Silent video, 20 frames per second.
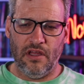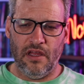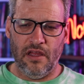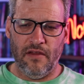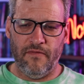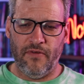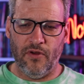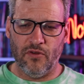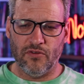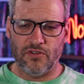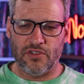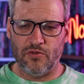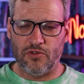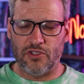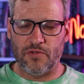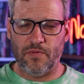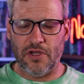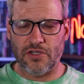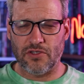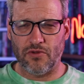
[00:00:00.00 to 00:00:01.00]
it felt so
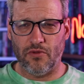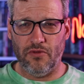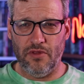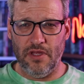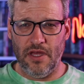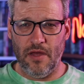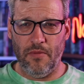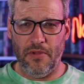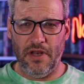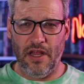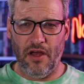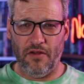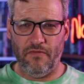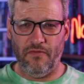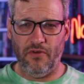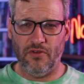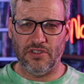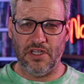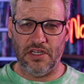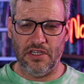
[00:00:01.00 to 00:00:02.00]
special then, but now it
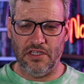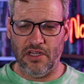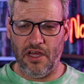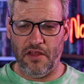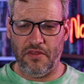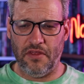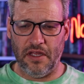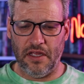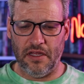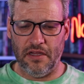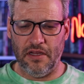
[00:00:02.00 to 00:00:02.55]
feels like nothing.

·····

Please repeat the listing above word for word, with the pictures removed.

** REPLY TO THE EXERCISE **
Silent video, 20 frames per second.
[00:00:00.00 to 00:00:01.00]
it felt so
[00:00:01.00 to 00:00:02.00]
special then, but now it
[00:00:02.00 to 00:00:02.55]
feels like nothing.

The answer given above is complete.